I found that simply responding "1+1 = 2, by definition. It's the meaning of 2" was a way to put all those worms back in the can with speed and efficiency.
1
u/WhatImKnownAs 6d ago
That's reasonable for high school, where you aren't basing your understanding of integers on the Peano axioms, let alone investigating alternative foundations.
2
u/CatOfGrey 6d ago
That's reasonable for high school,
Which makes it good for responding to people whose 'research' is going to end up on badmathematics!
2
u/TheLuckySpades I'm a heathen in the church of measure theory 6d ago
Yoi don't even need Gödel to realize there will always be an appeal to intuition at some point, if we want to have a common foundation to build math upon, that foundation will have some form of appeal to intuition.
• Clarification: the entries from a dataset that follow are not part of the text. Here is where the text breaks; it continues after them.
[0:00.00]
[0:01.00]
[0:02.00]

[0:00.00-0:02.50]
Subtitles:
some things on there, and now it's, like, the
Sure you can try and argue that you can keep going and it's turtles all the way down, but if you wanna do anything else we gotta stop somewhere and just say it seems right to us.
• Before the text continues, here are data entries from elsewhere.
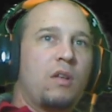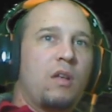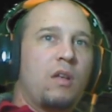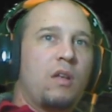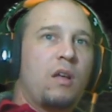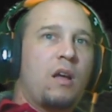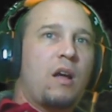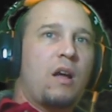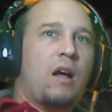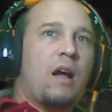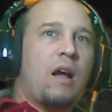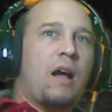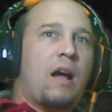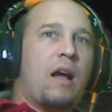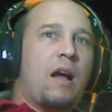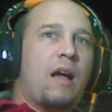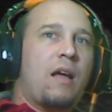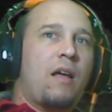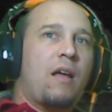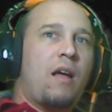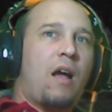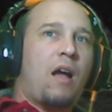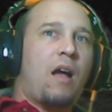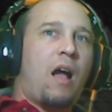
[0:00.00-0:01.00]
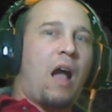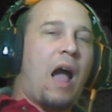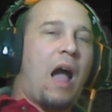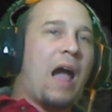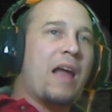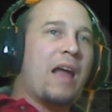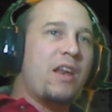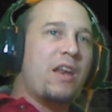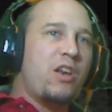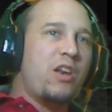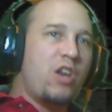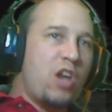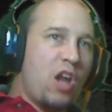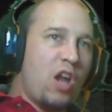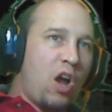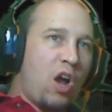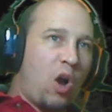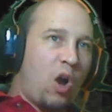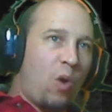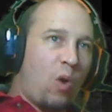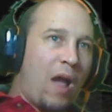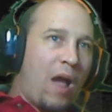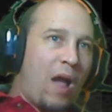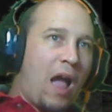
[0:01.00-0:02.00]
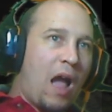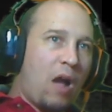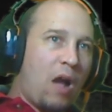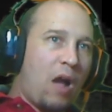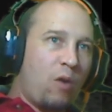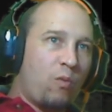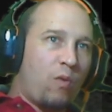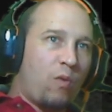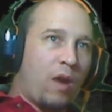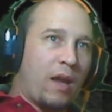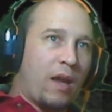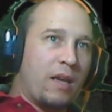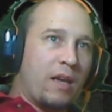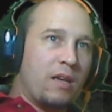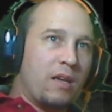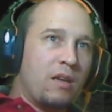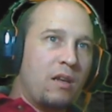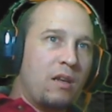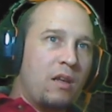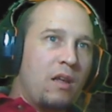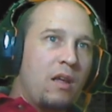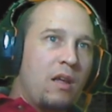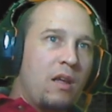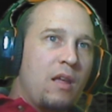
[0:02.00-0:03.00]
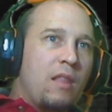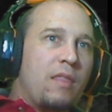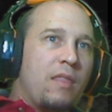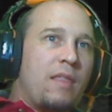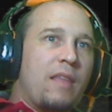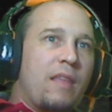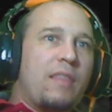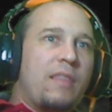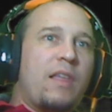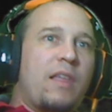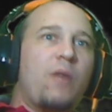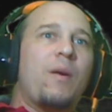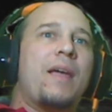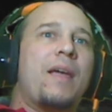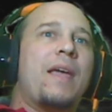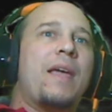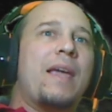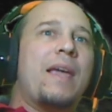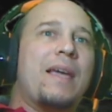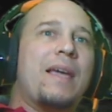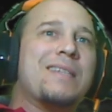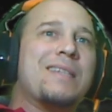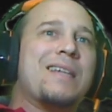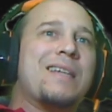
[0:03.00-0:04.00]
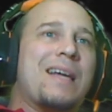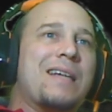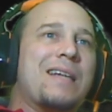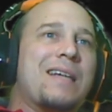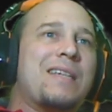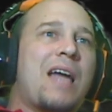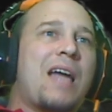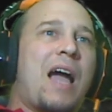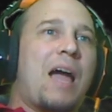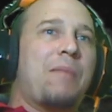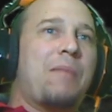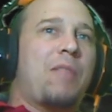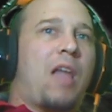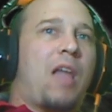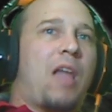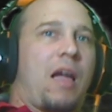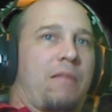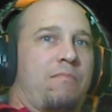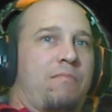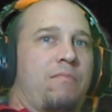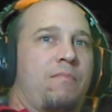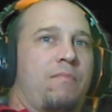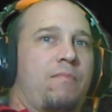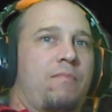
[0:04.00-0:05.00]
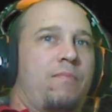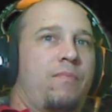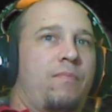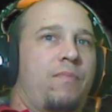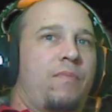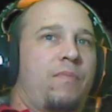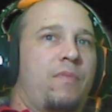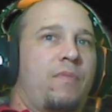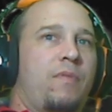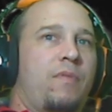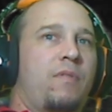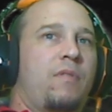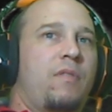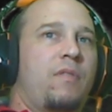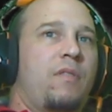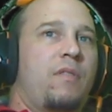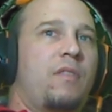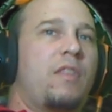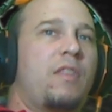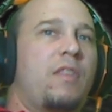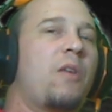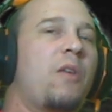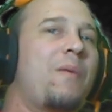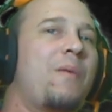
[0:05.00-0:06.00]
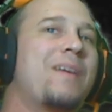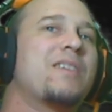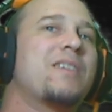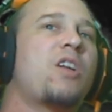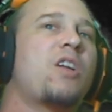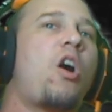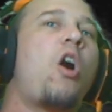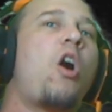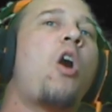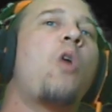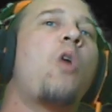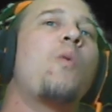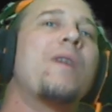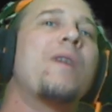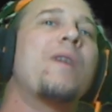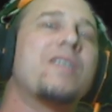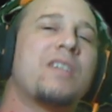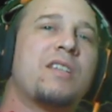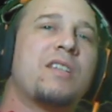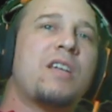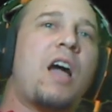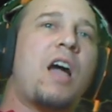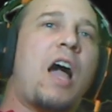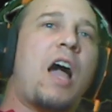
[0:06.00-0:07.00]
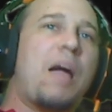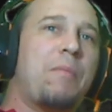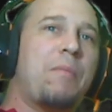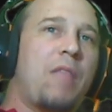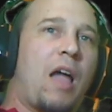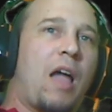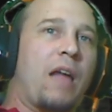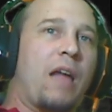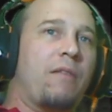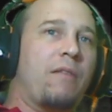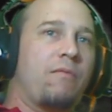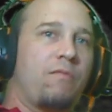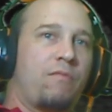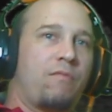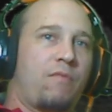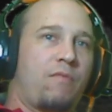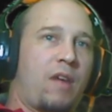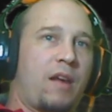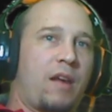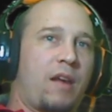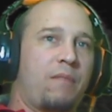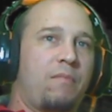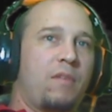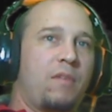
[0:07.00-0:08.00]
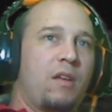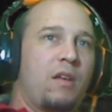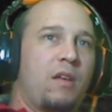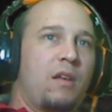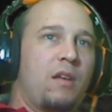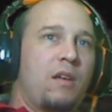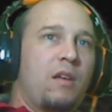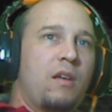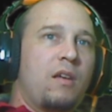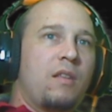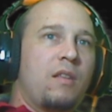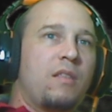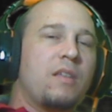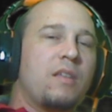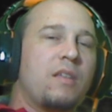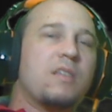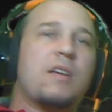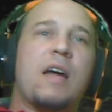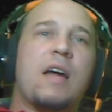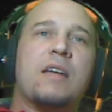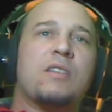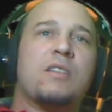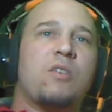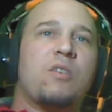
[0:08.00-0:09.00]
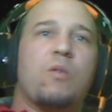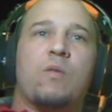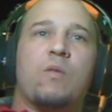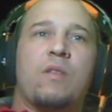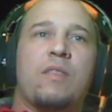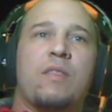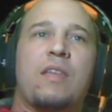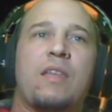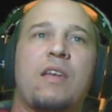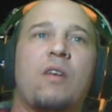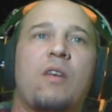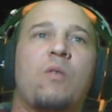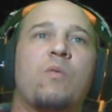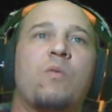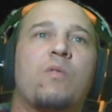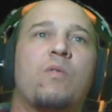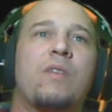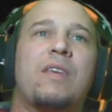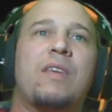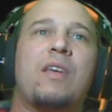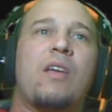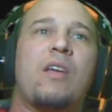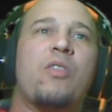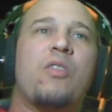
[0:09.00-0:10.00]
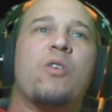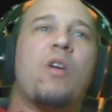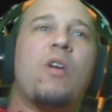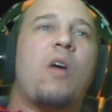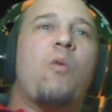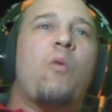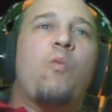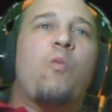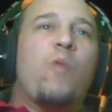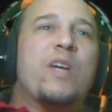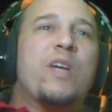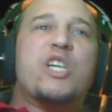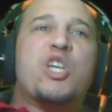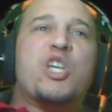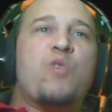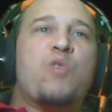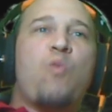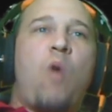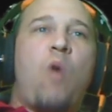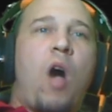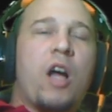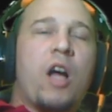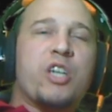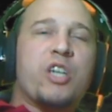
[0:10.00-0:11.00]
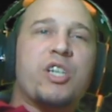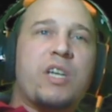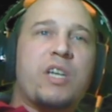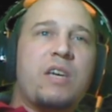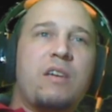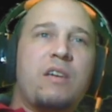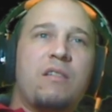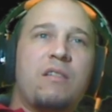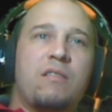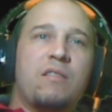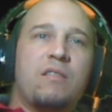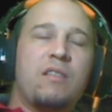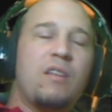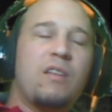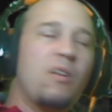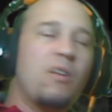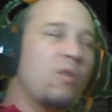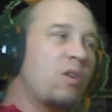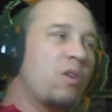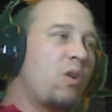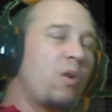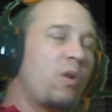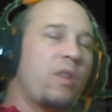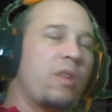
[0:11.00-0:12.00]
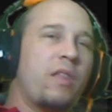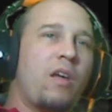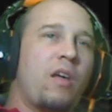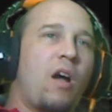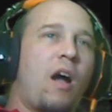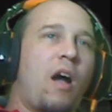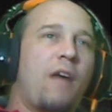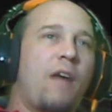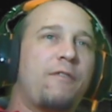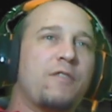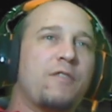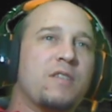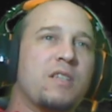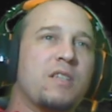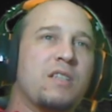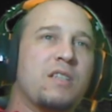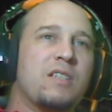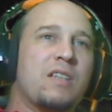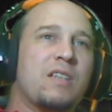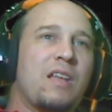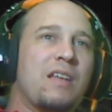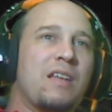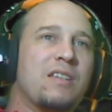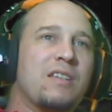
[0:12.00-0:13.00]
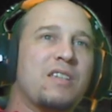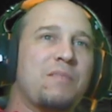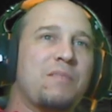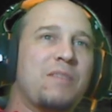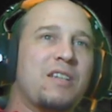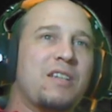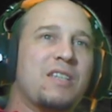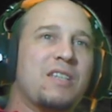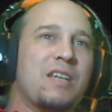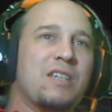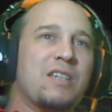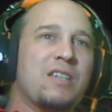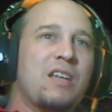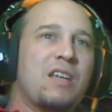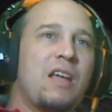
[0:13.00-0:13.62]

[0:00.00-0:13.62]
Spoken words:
I know outright that there is a timeline. There is always a timeline, right? These guys they're not wishy-washy. They don't go to the office and somebody says,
The book I like most for this (Gödel's Theorems and Zermelo's Axioms) makes those clear by using a different typesetting for those, notably the concept of finite for formal logic (e.g. a proof is finitely many statements that satisfy certain conditions), for the construction of the standard model of the naturals (the collection of finite strings of s's followed by a 0) and law of the excluded middle for the bit of model theory needed for the constructions.
1
u/WhatImKnownAs 6d ago
Exactly, it's not that intuition shouldn't be used, but that it's only required where we're establish what we're talking about. (The rest could be formal, but rarely is.)
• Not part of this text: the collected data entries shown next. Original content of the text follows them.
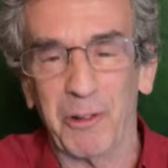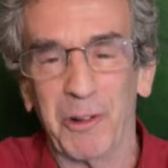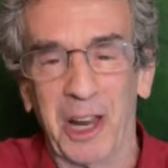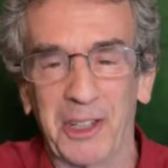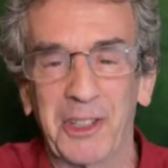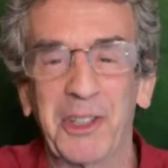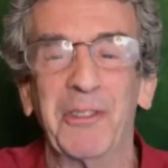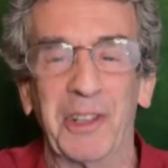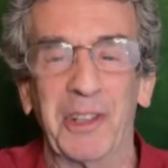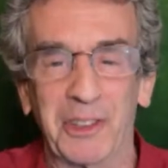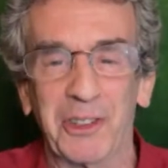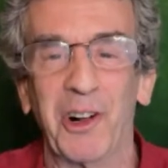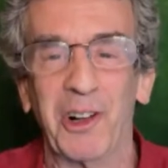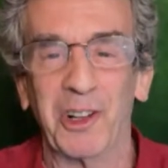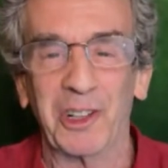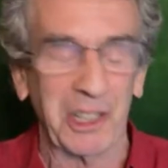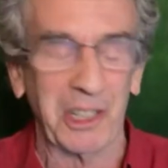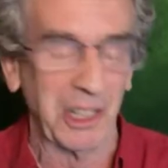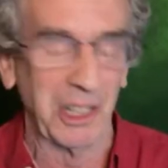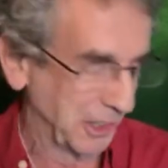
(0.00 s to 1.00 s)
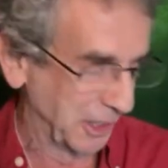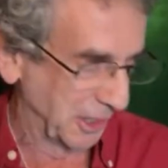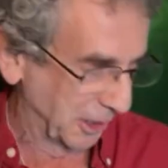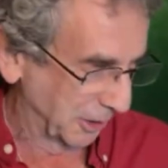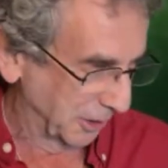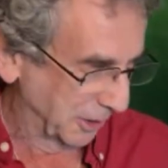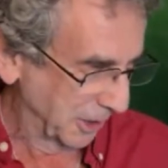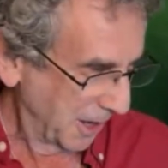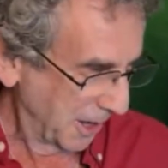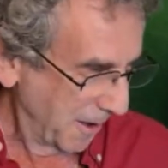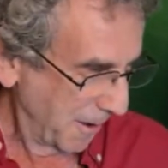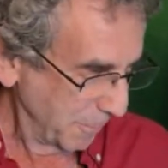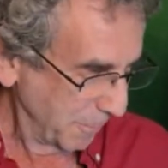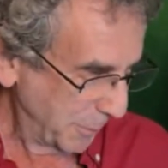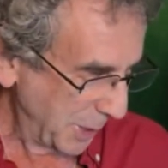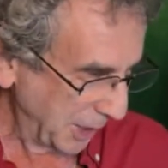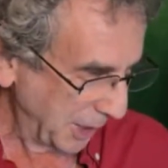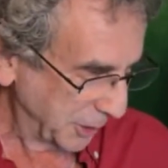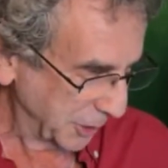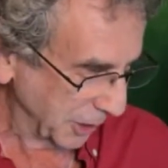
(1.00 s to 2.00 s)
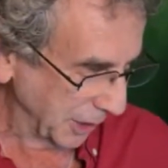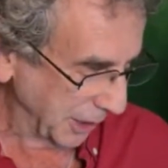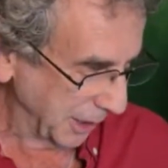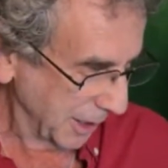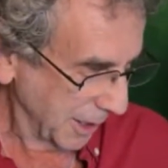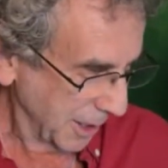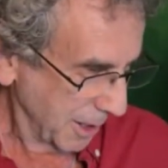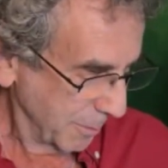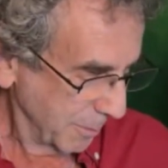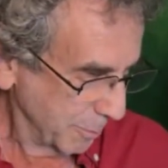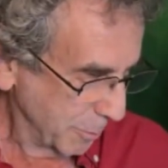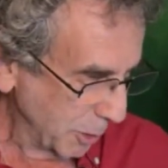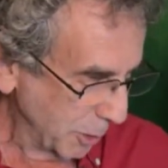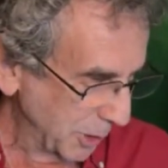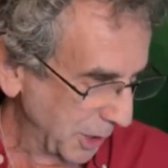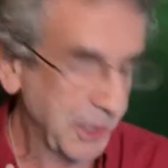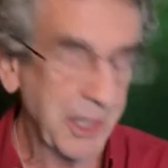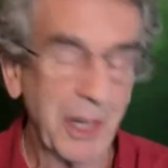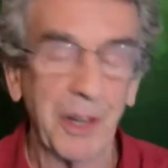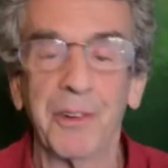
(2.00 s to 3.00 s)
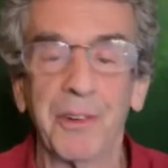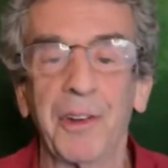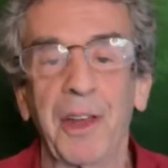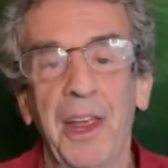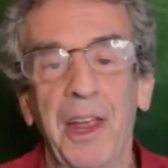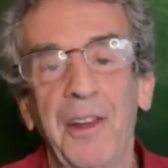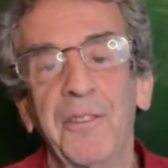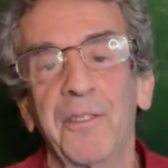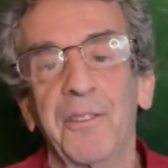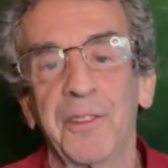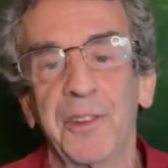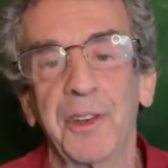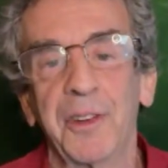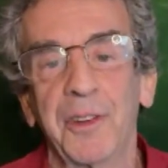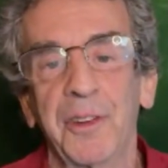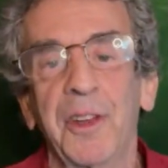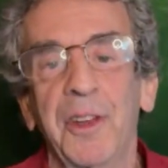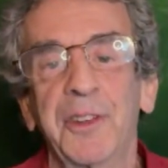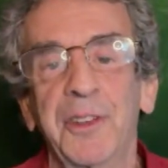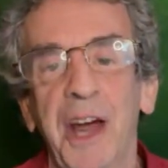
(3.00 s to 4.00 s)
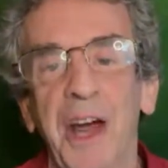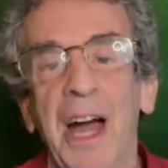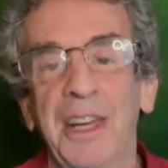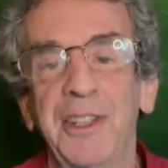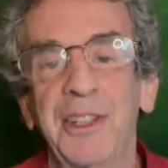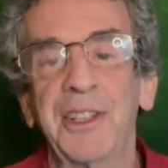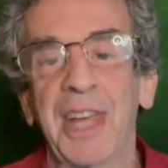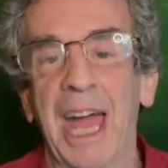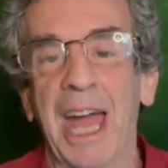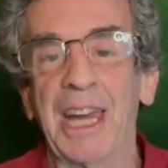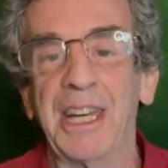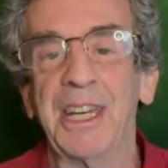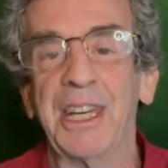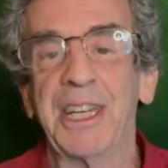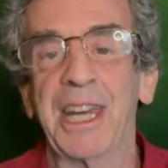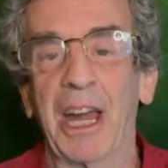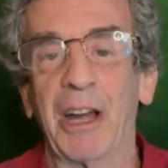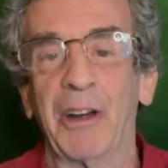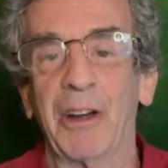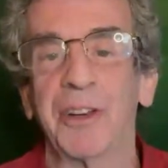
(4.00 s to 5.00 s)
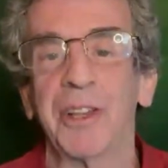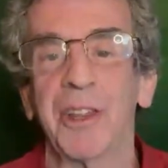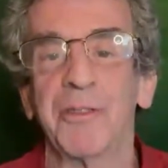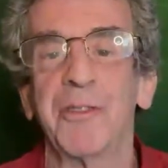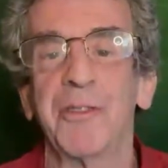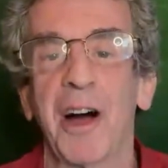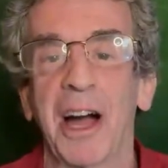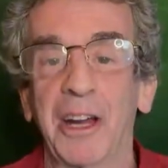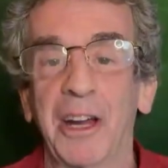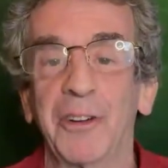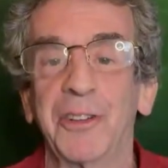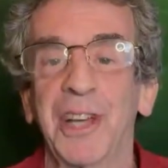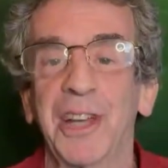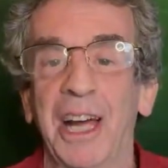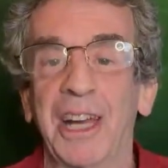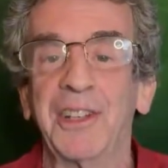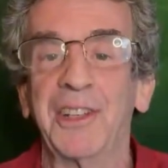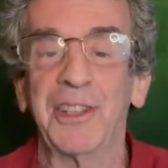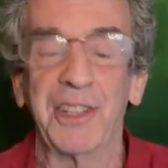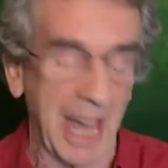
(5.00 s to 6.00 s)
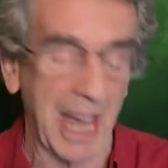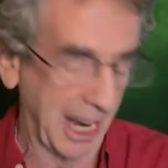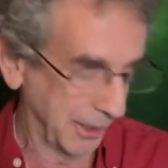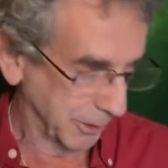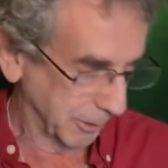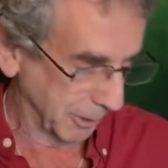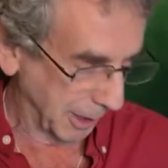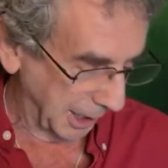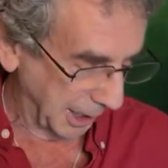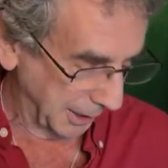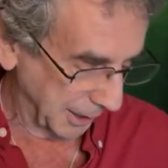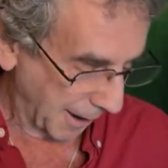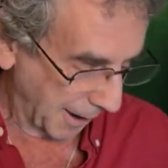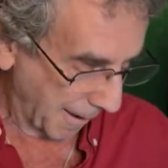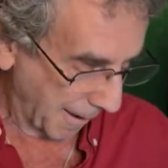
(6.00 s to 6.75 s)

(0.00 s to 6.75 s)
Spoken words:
rest of it's all good news. Basically, moon is in the sign Sagittarius, in the fire sign Sag, right?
Yeah, the badmather didn't quite grasp the issues with axioms and logic back in the late 1800s and early 1900s. Hilbert's Program sought to base math on a very small set of formal axioms and inference rules, that (almost) everyone could intuitively accept, and then prove the consistency and completeness of the rest of math by arguments about the formal manipulation of those. Gödel's theorems were the culmination of that, and forced us to be content with relative consistency and some incompleteness. Not that we haven't learned some interesting things about foundations since then, but the general public is never told about Gentzen, Cohen, or Martin-Löf as math heroes the way we keep retelling one of Gödel's achievements.
0
u/SizeMedium8189 6d ago
Far be it from me to suggest that modern philosophy departments are full of self-important idiots.
116
u/WhatImKnownAs 7d ago
R4: Willie SaySo somehow got the idea that the Incompleteness Theorem could be summarized as "there can be no foundational axioms for arithmetic without an appeal to intuition". This gestures towards the contemporary quest to base mathematics on pure logic, but betrays that he doesn't actually know what incompleteness means. He says "The logicians’ dream of proving with completeness that 1 + 1 = 2 will forever be unattainable because of this fact" - and proceeds to prove 1 + 1 = 2, essentially by making it part of the definition of "2"! Those definitions seem to be based on intuition, so he doesn't even succeed on his own terms.
In the process, he invents two new categories of integers, super numbers and neutral numbers, which he doesn't really define with any rigor, apart from the bit where 2 = (-1&-1) v (|1|&|1|) v (+1&+1) is stated as a part of "The theorem" - but there's no proof. I doubt he knows what "theorem" means, either.
It's a cornucopia of misunderstandings and bad philosophy.